Data records:
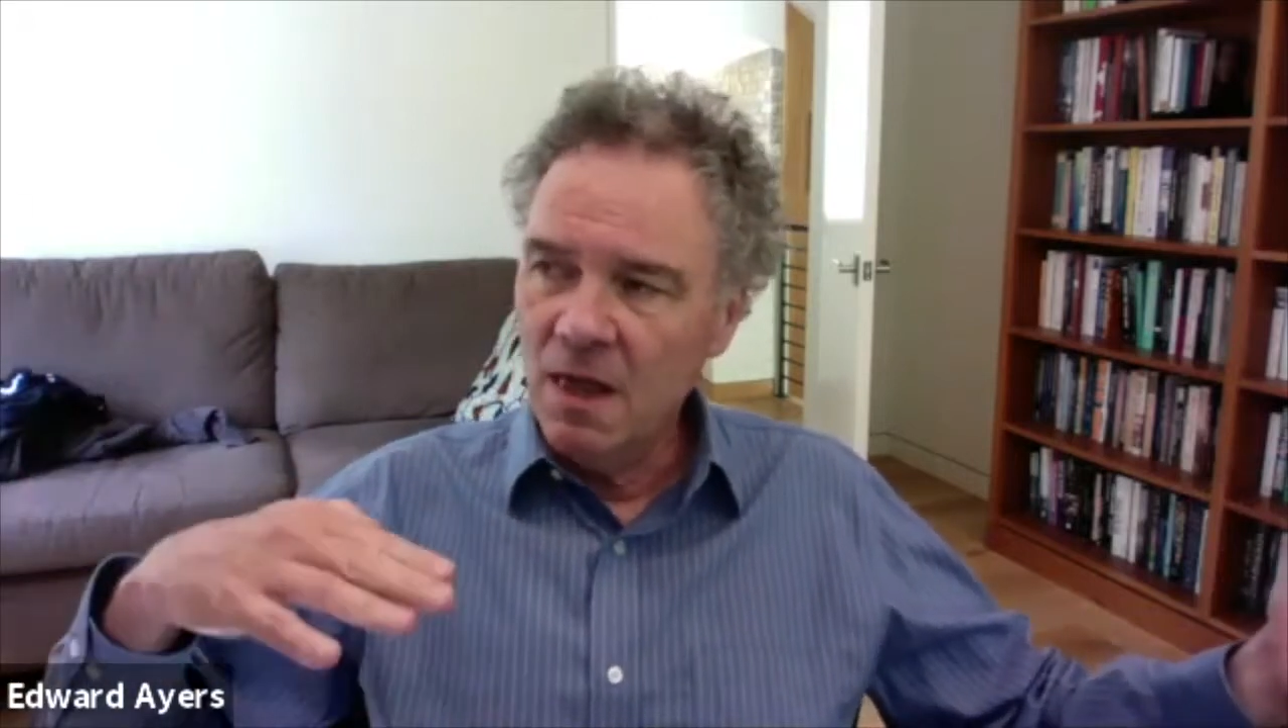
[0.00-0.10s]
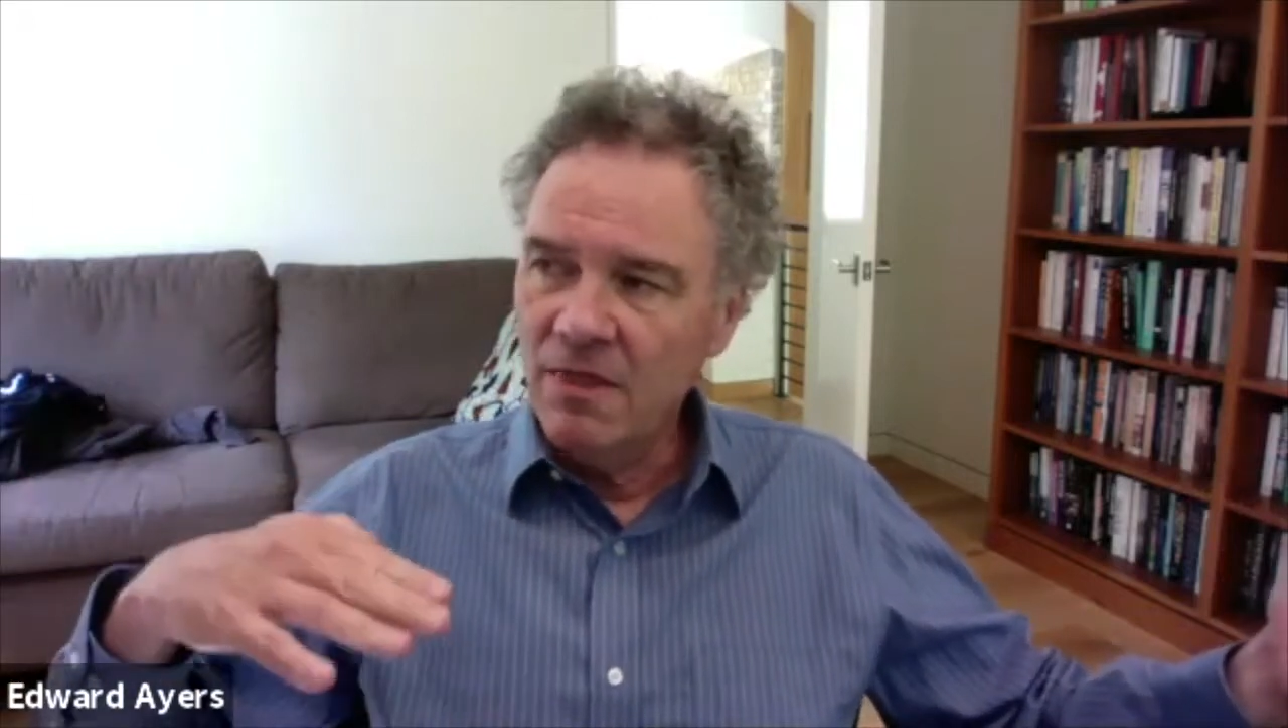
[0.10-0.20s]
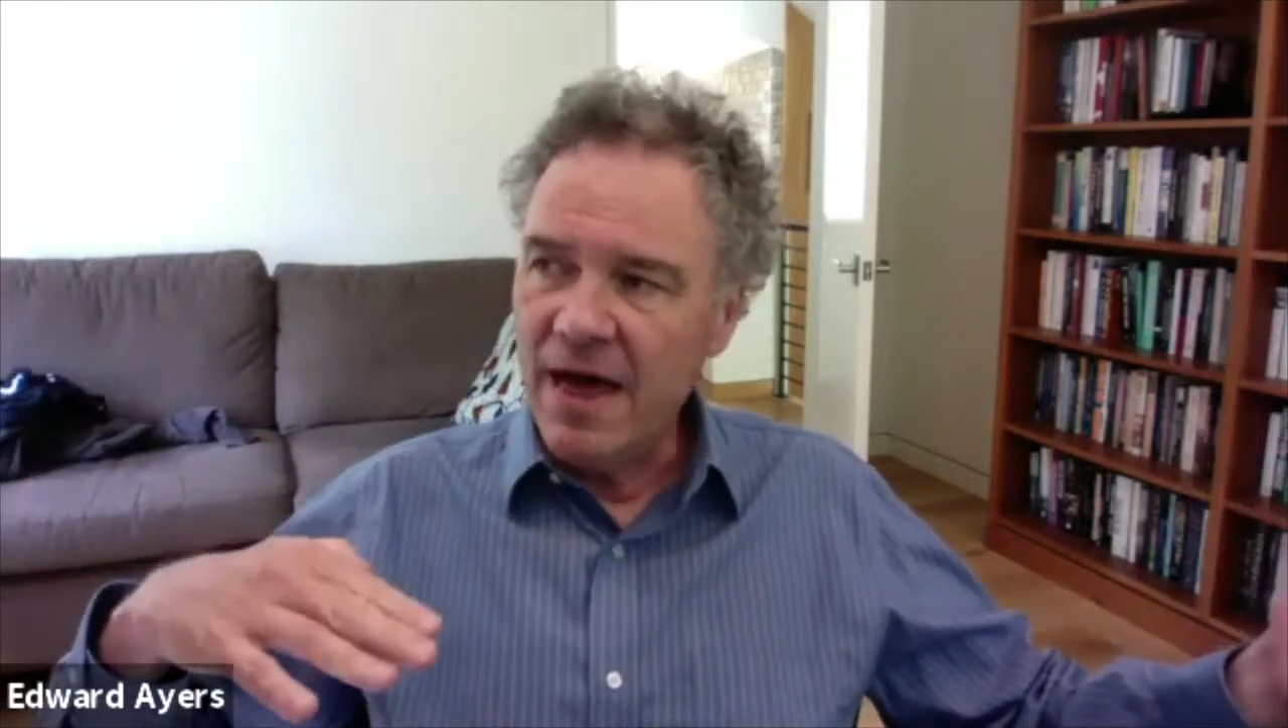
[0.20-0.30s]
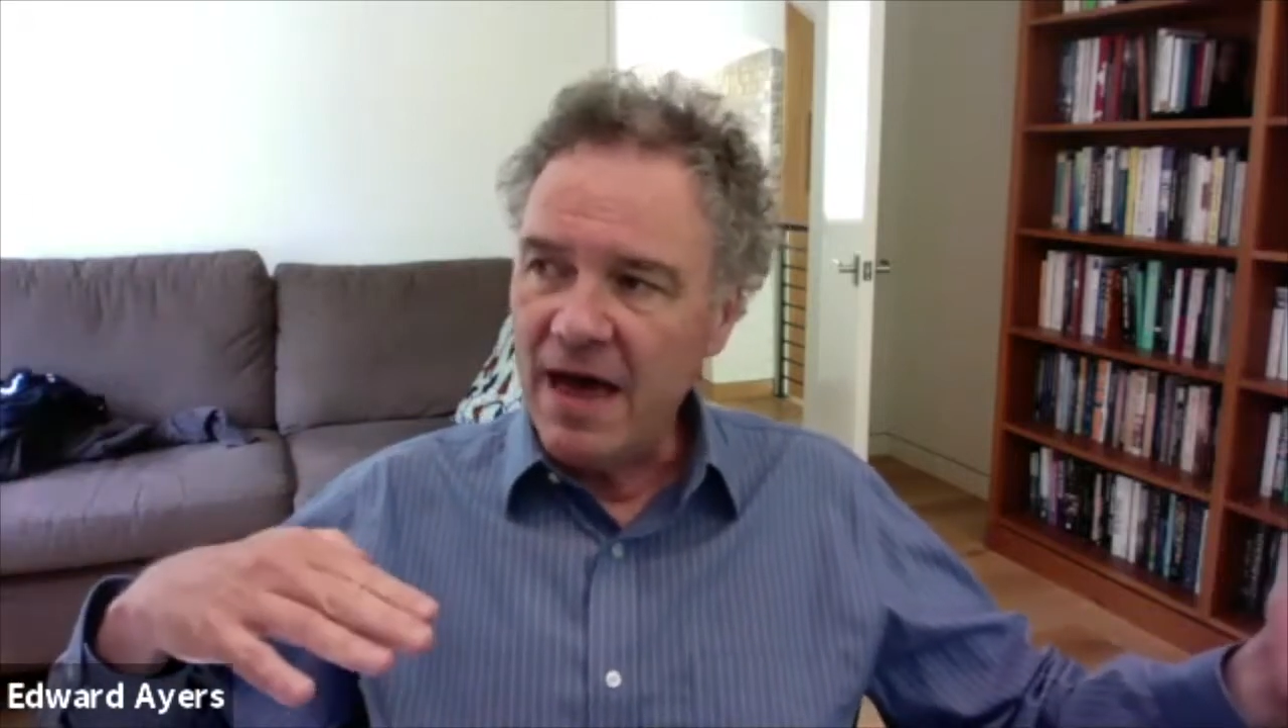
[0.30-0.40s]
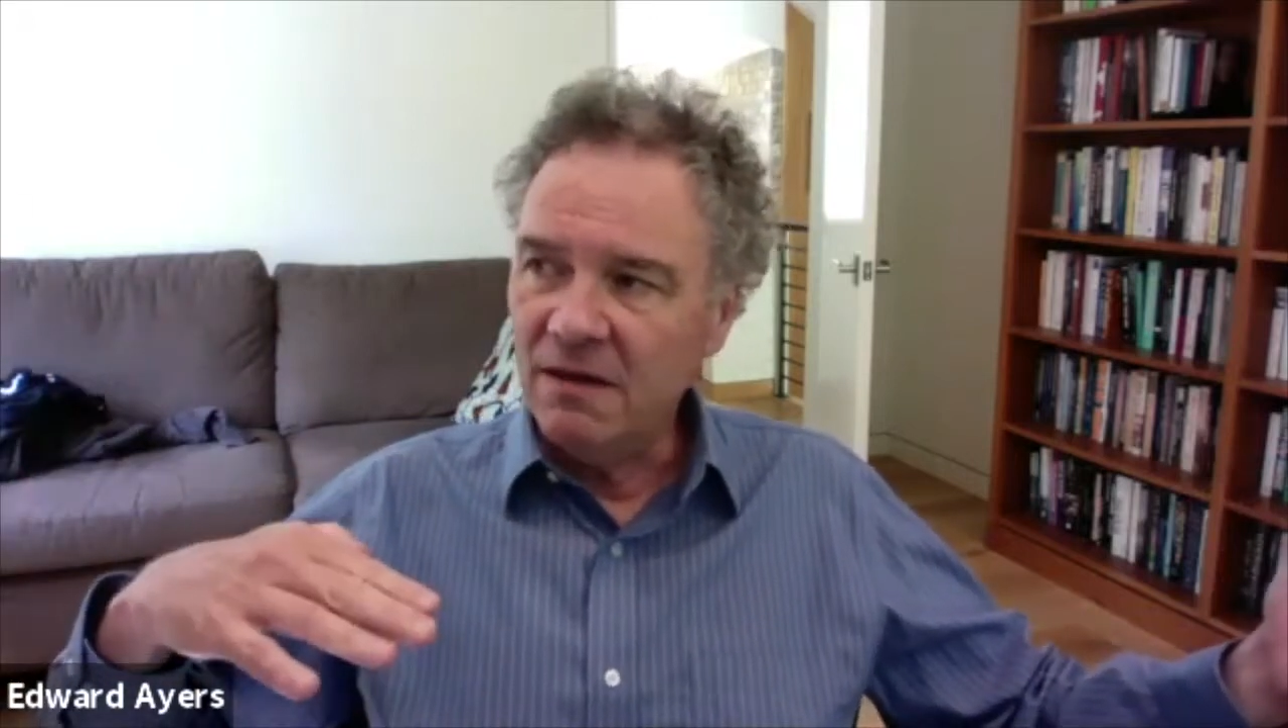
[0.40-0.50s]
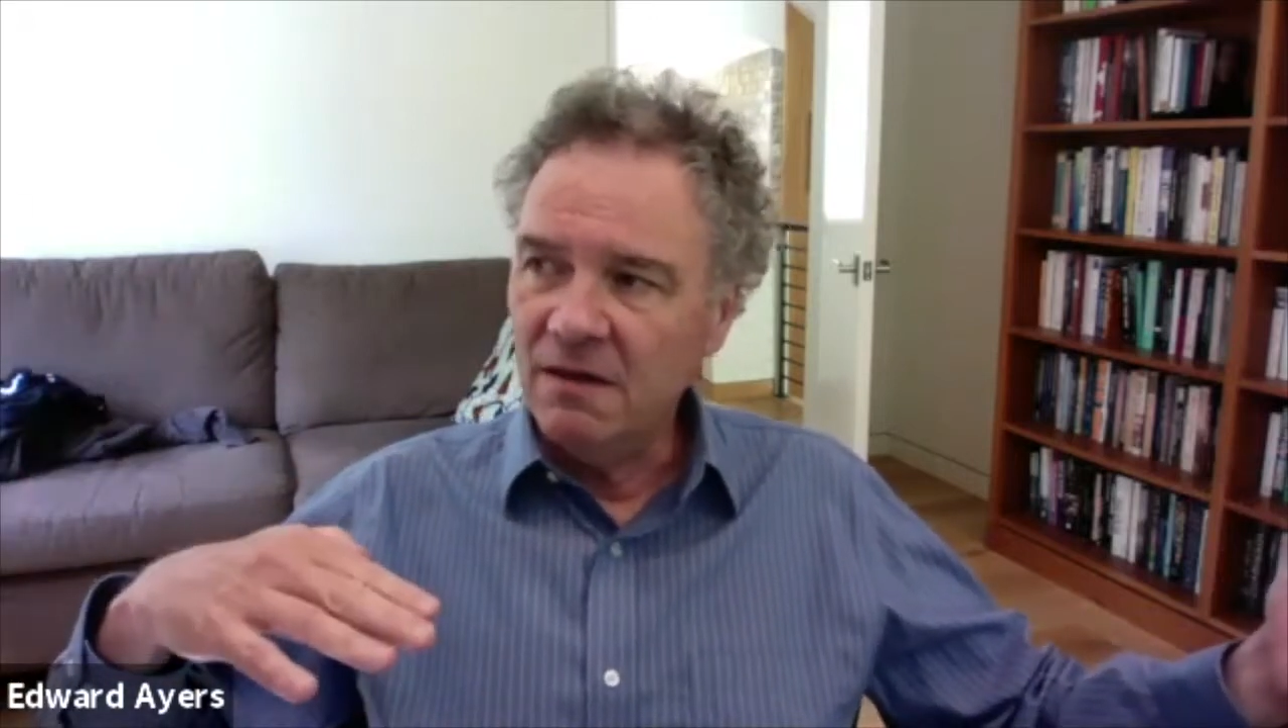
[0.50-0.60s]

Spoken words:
that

Work task: Quote the records above exactly, leaving out any pictures.

Solution to the exercise:
[0.00-0.10s]
[0.10-0.20s]
[0.20-0.30s]
[0.30-0.40s]
[0.40-0.50s]
[0.50-0.60s]

Spoken words:
that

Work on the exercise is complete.